• _Task prompt_: Would you set down the data that follows, word for word, without any pictures?

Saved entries

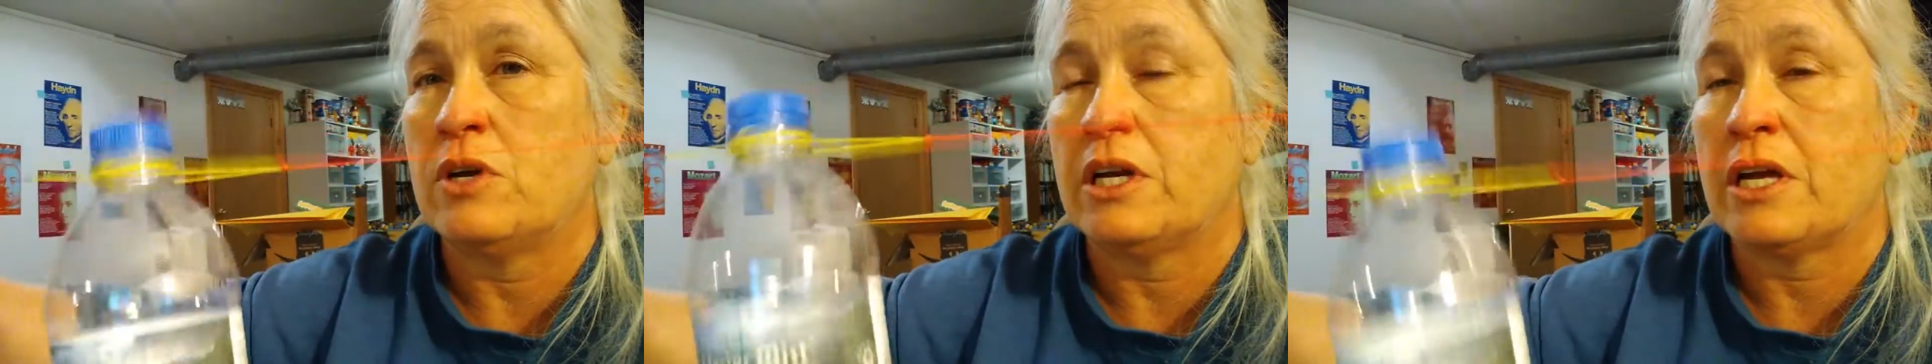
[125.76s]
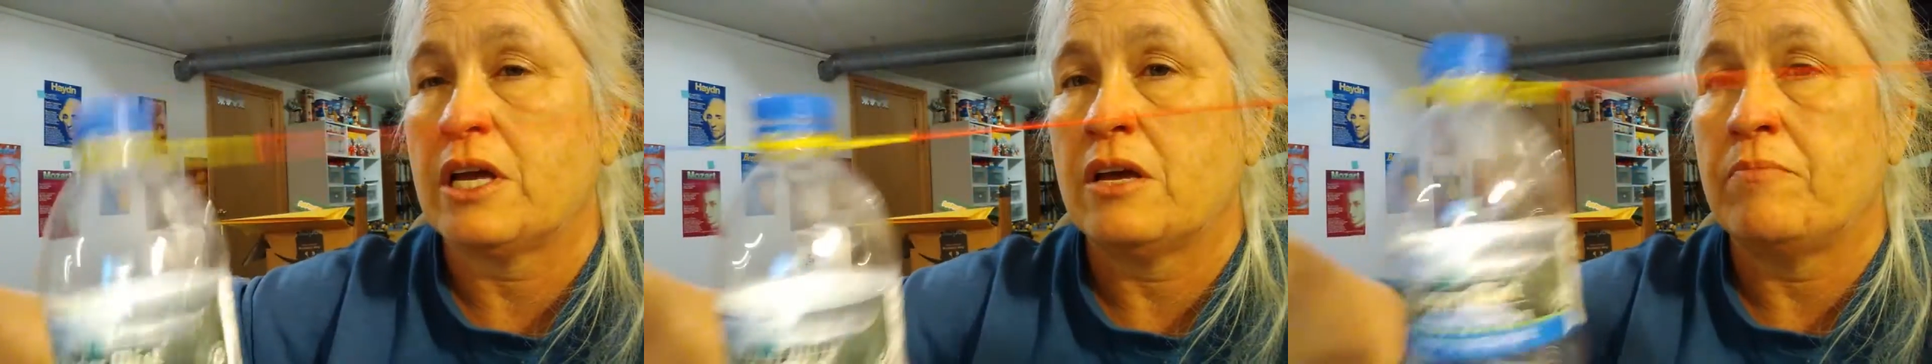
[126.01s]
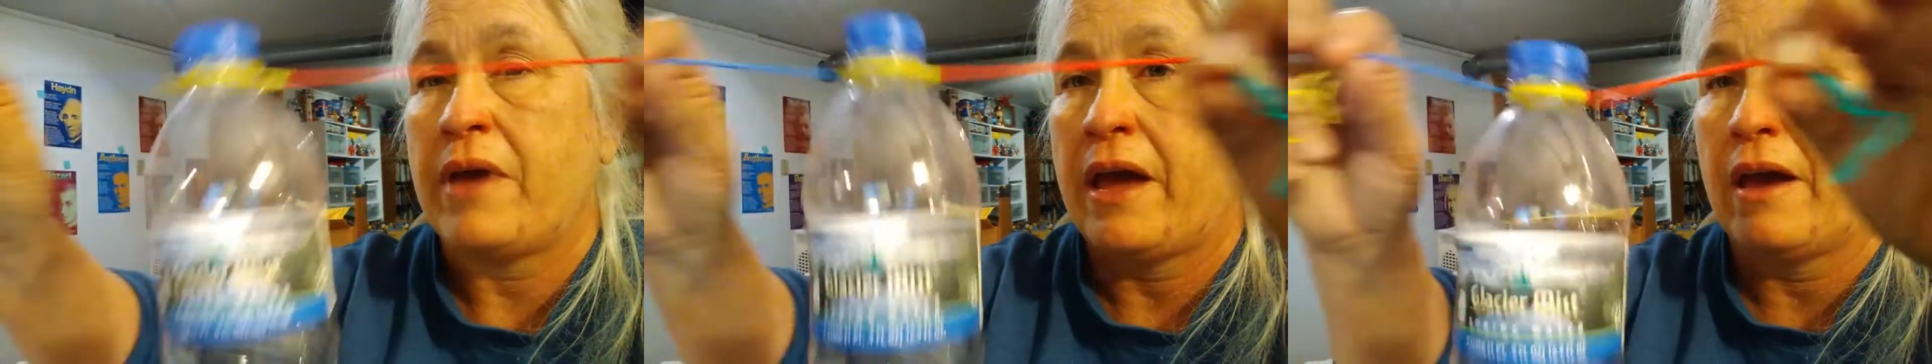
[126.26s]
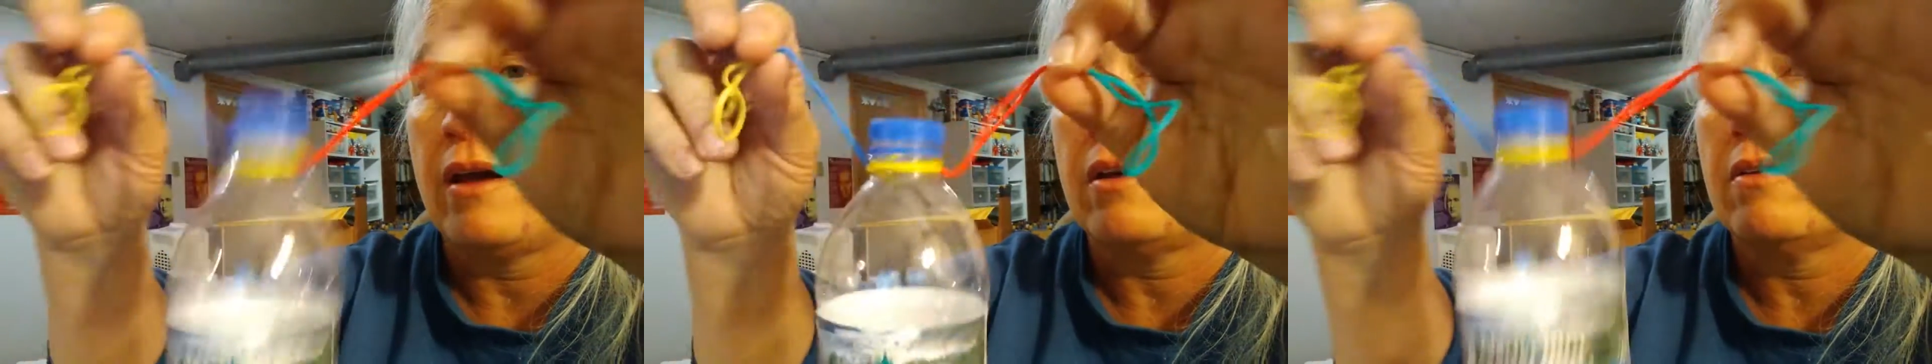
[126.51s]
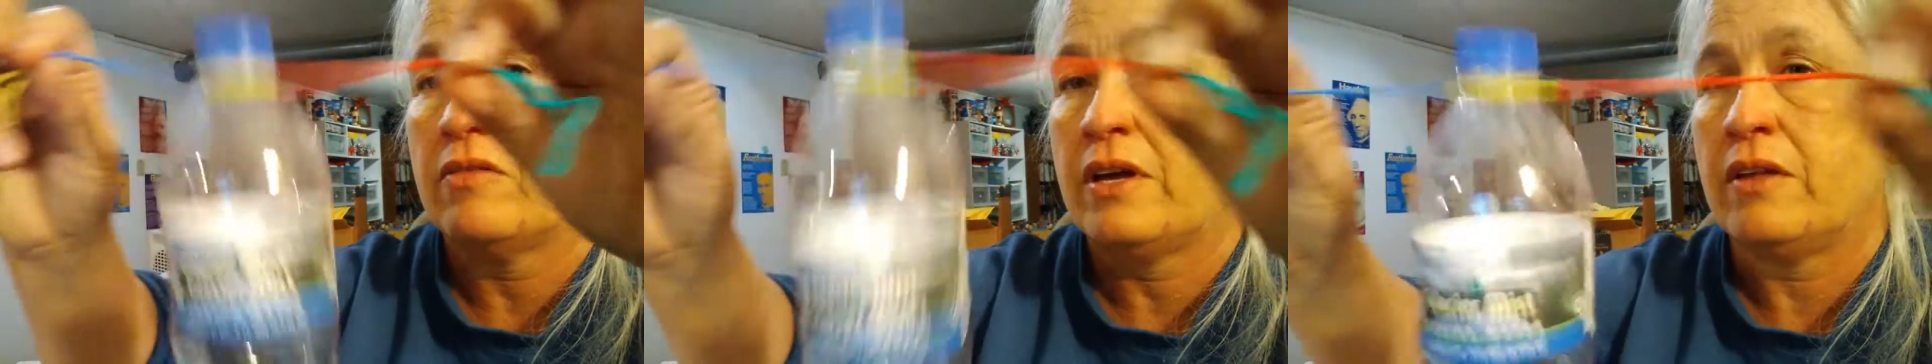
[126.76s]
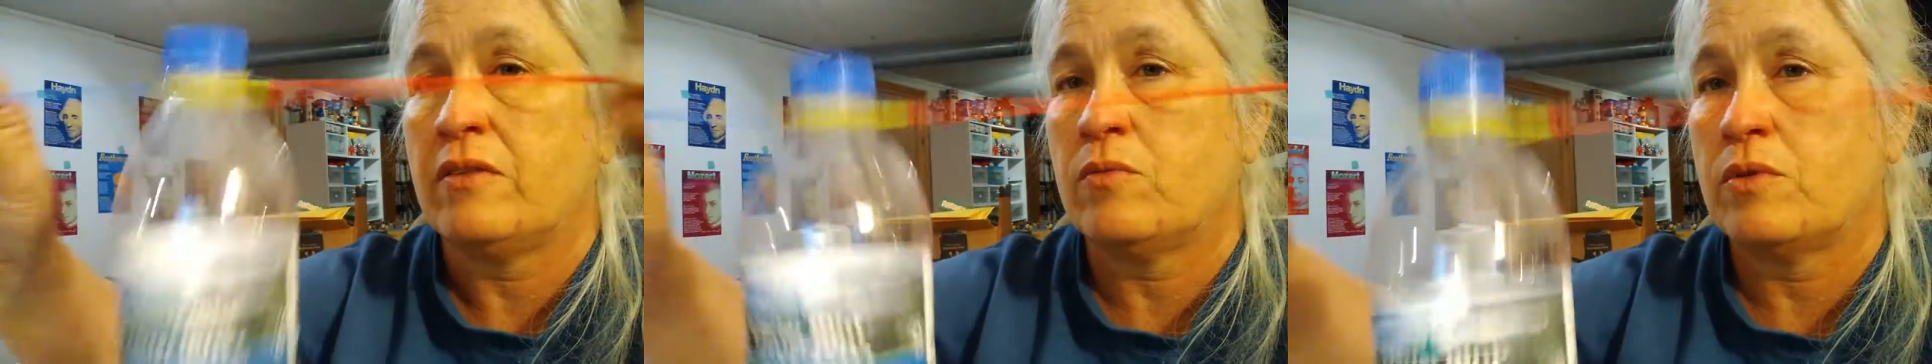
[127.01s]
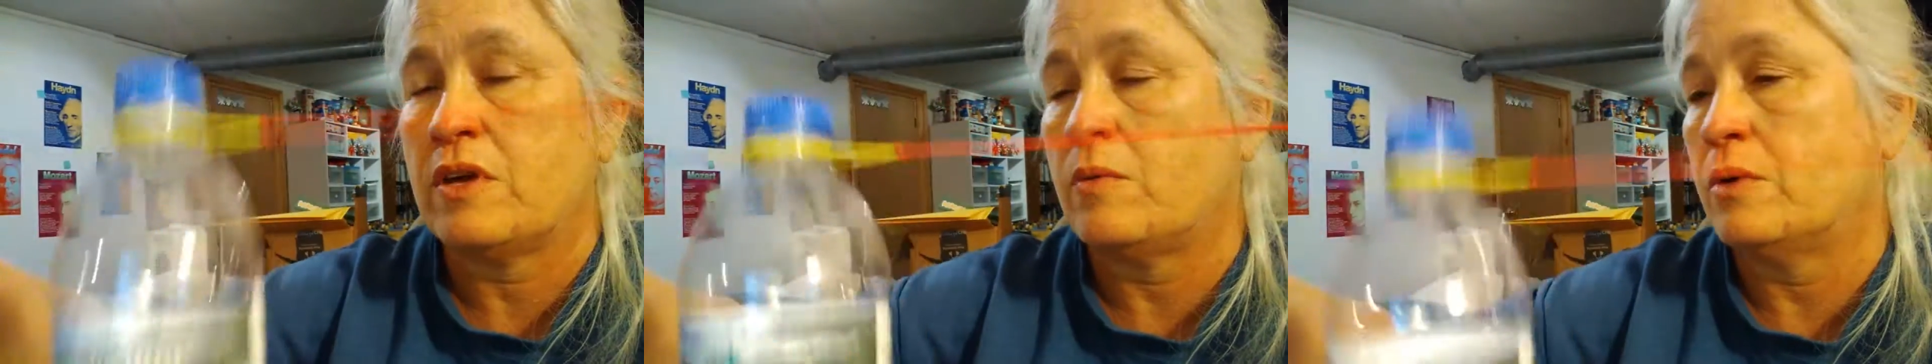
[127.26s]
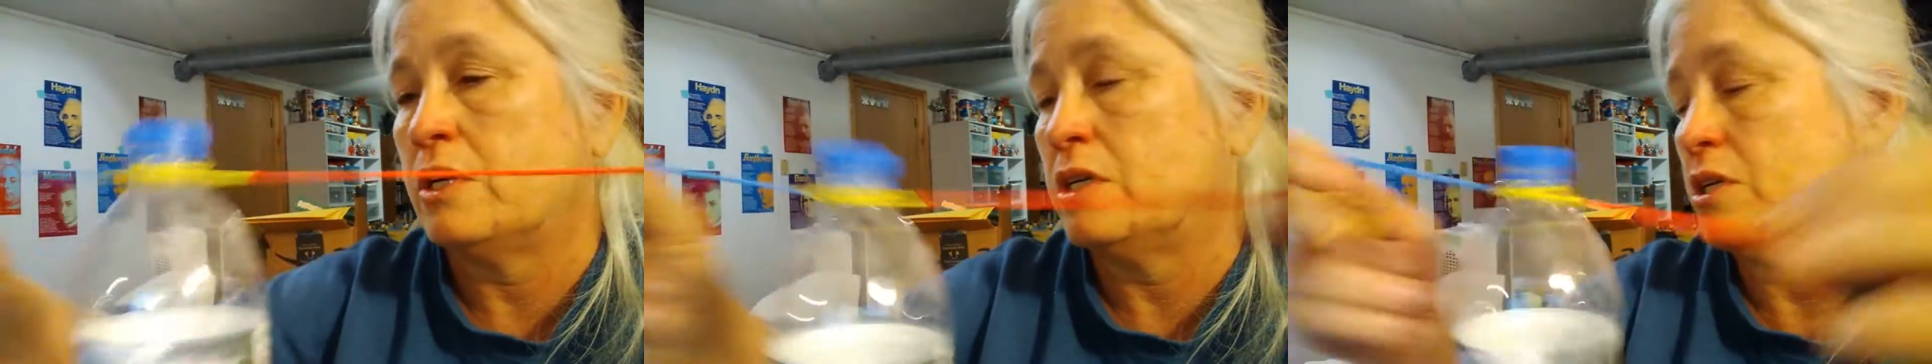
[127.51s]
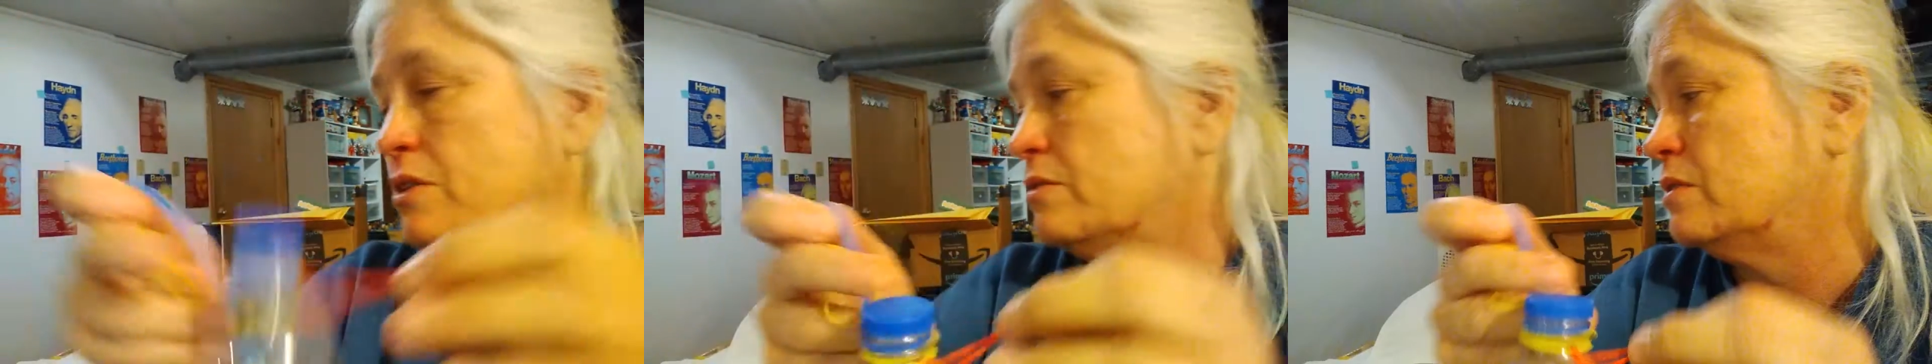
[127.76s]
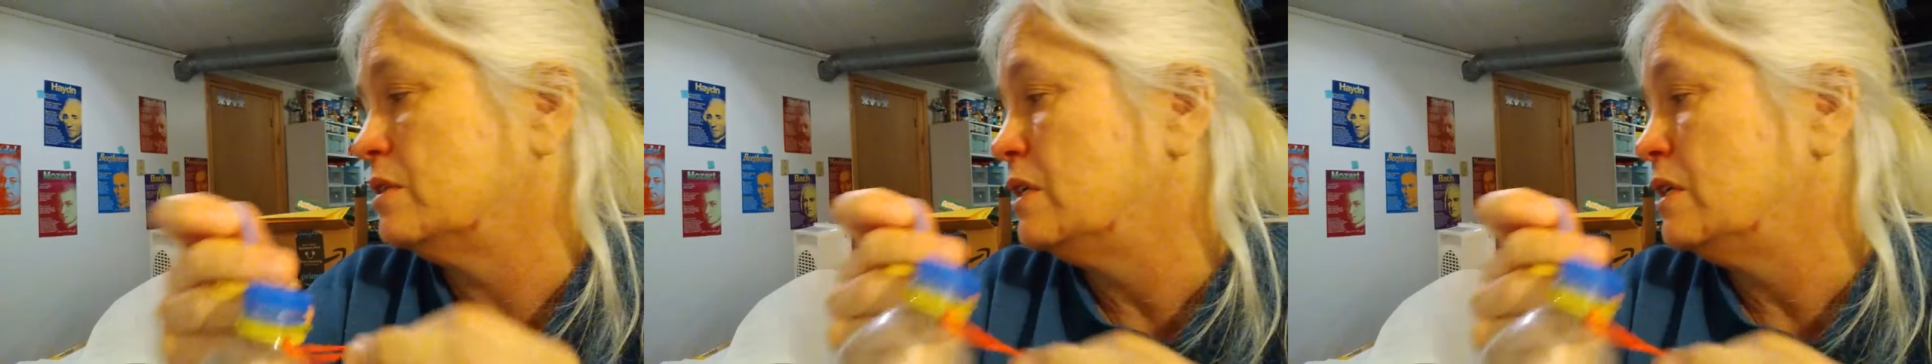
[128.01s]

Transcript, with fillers: want to come back. That's what they want to do.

• _Response_:
[125.76s]
[126.01s]
[126.26s]
[126.51s]
[126.76s]
[127.01s]
[127.26s]
[127.51s]
[127.76s]
[128.01s]

Transcript, with fillers: want to come back. That's what they want to do.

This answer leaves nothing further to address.